Saturday, October 04, 2008

Hey, hey, hey!

Tonight I ran into the girl I last went out with. Remember her? The one with whom I thought things were going well, only to find out otherwise?

We must have been meant to meet tonight. I was going out to dinner with my family, and we'd first decided to go to a Mexican restaurant. On the way there, my sister suggested we go to a new kebab place instead, and we agreed, but we found out that it was not open for business yet. So we went to the California Tortilla next door instead.

When we'd taken our seats, I thought that the girl seated behind us with her back to me had a familiar build. I thought to myself, "is that ________? Probably not. Or is it?"

She must have had a good look at us when we were ordering because the counter was directly in her field of vision. If she did, she didn't say hi.
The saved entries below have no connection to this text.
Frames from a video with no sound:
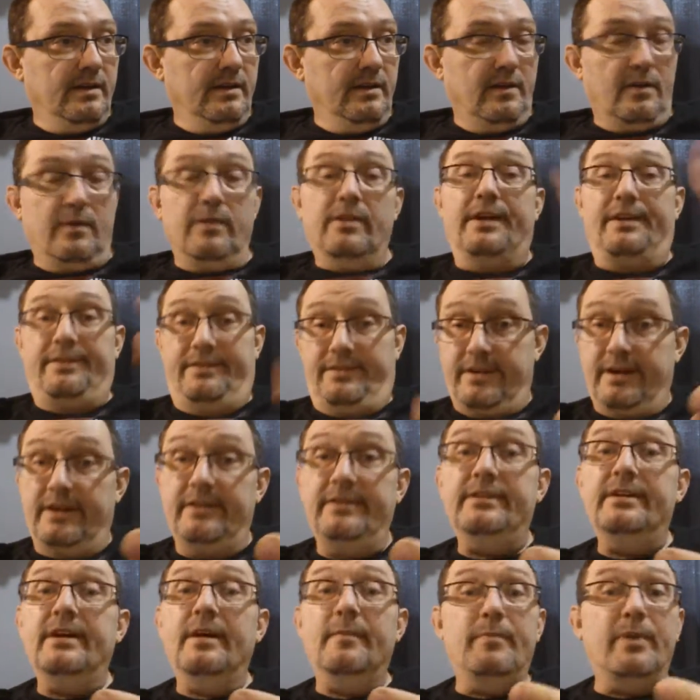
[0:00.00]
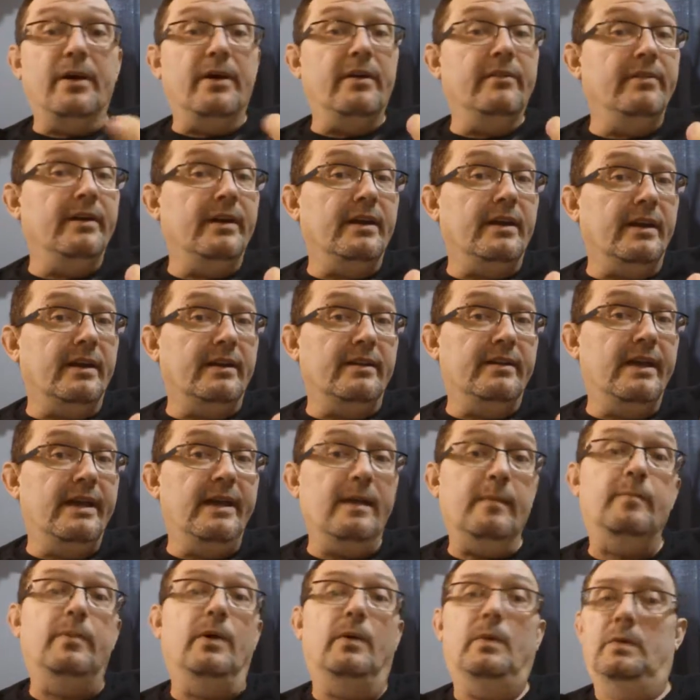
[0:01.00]
there's your perfect
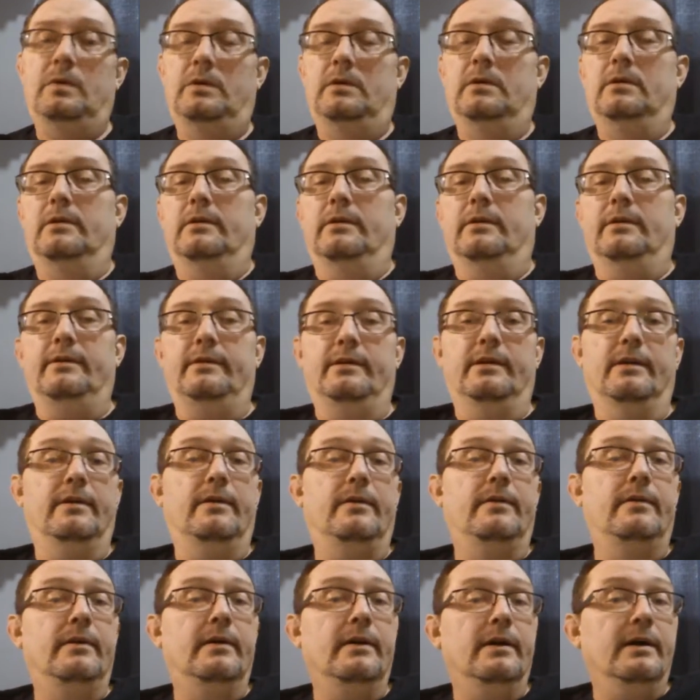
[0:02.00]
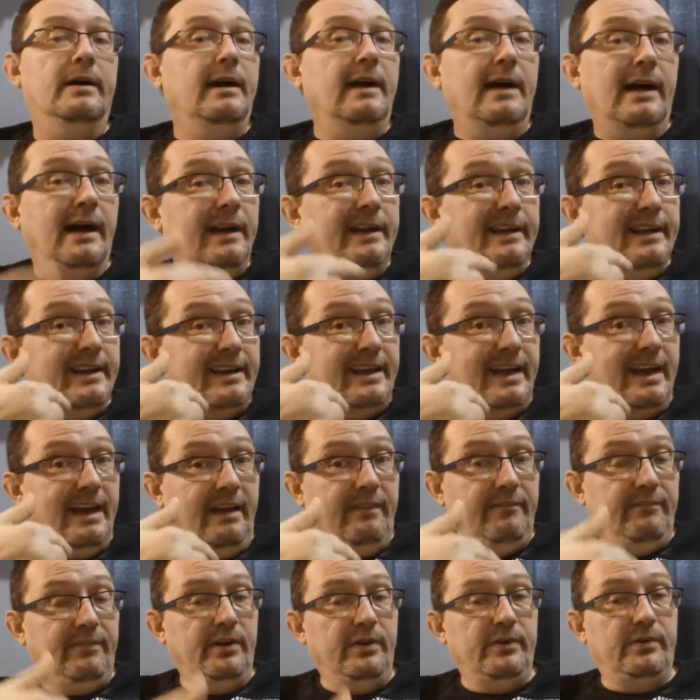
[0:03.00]
example. I did
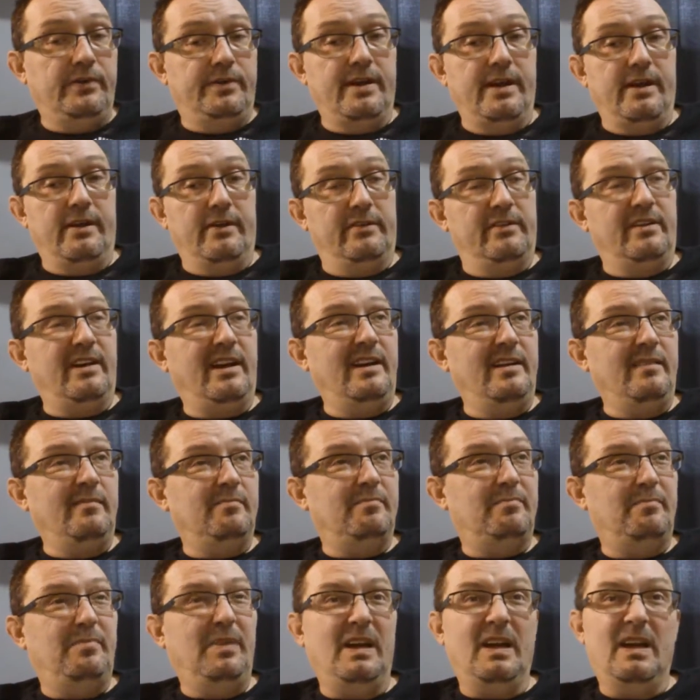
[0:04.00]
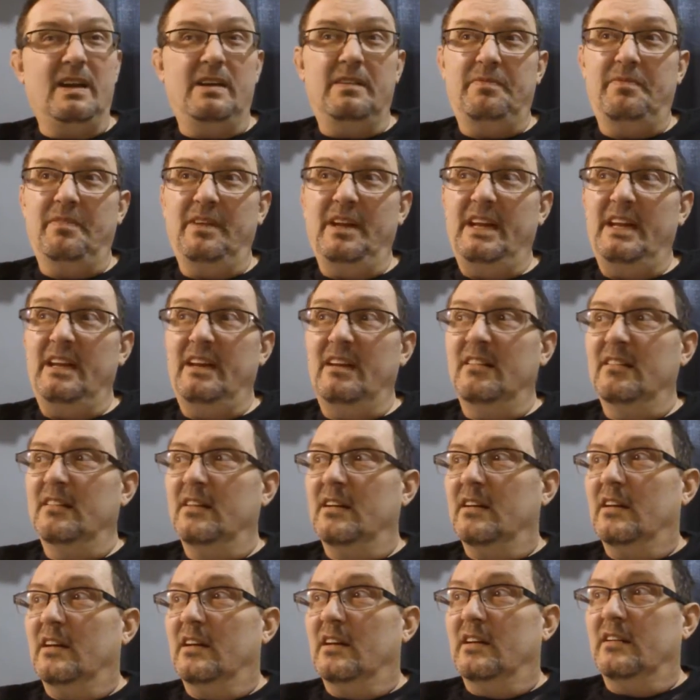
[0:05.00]
canned food challenge. I ate pig's feet,
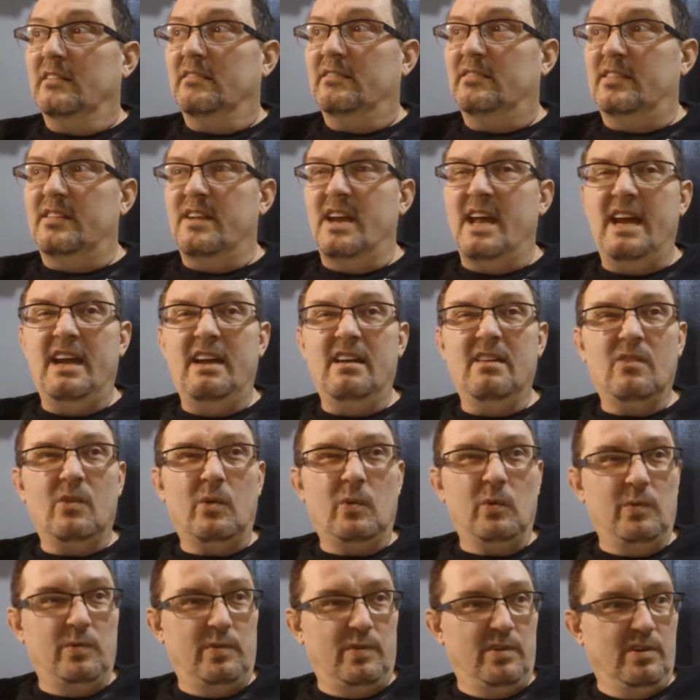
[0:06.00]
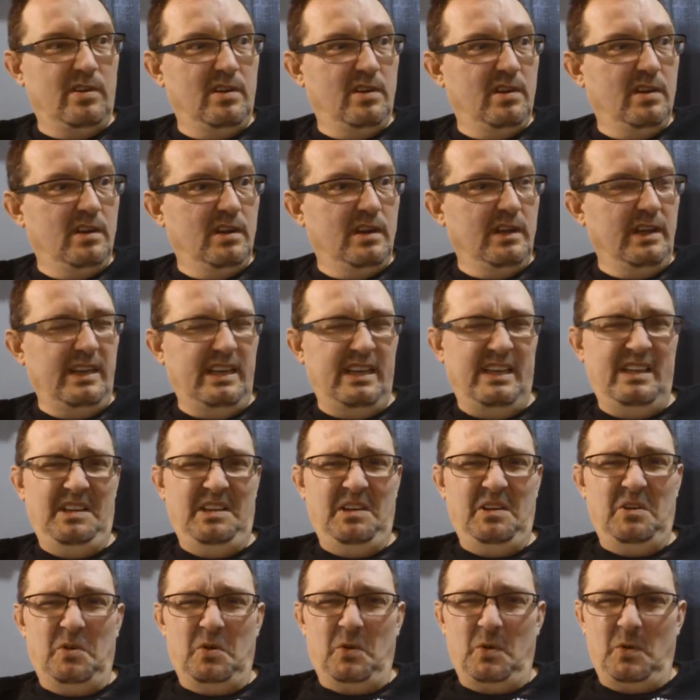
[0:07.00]
snails,
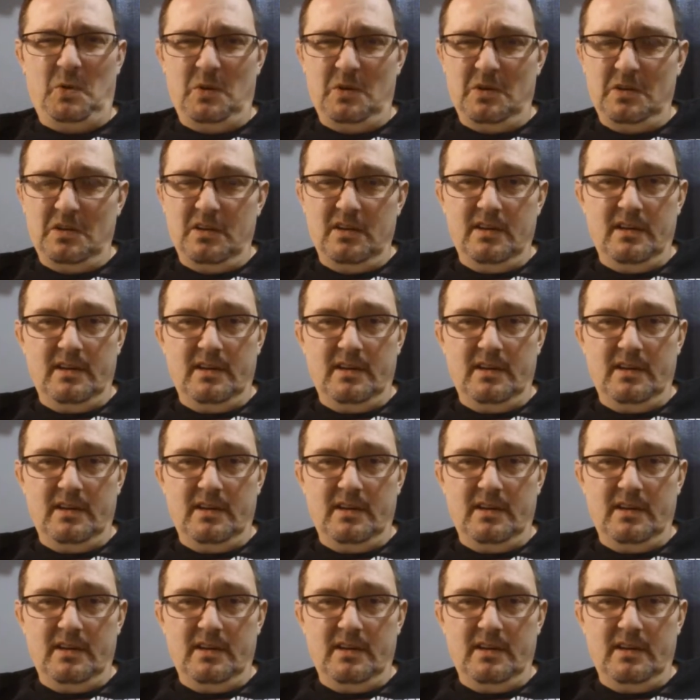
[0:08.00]
eel.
Nevertheless when she and her friend got up to trash their mess, I saw her face and was like, "oh, fuck."

I'd played this scene in my head over and over in the past. The inevitable reunion. The world is a small place after all, as they say. But I always imagined that when it did happen, I would be with my hot girl and I would be totally confident and there would be a tacit "take that, you!" hovering in the air over us. But of course I was with my family, presumably single (and rightly so). But hell, for all she knows, my sugar mama is at home with her family.

Anyway, we waved her over. It took her a while to look our way. Unless I was mistaken, she was trying to avoid looking our way. But really, she couldn't, and so she came, and we made brief introductions, and she caught up very quickly with my sister (they were co-workers, if you recall). And we said our goodbyes, and she looked at my sister and my mom, but not at me.

I understand if she felt uncomfortable. After all, she did tell me to fuck off. It feels good writing about it, too. Looking back on the incident, I realize that I am indeed over her. It did not make me sad to see her. I have to admit though, I was nervous as shit.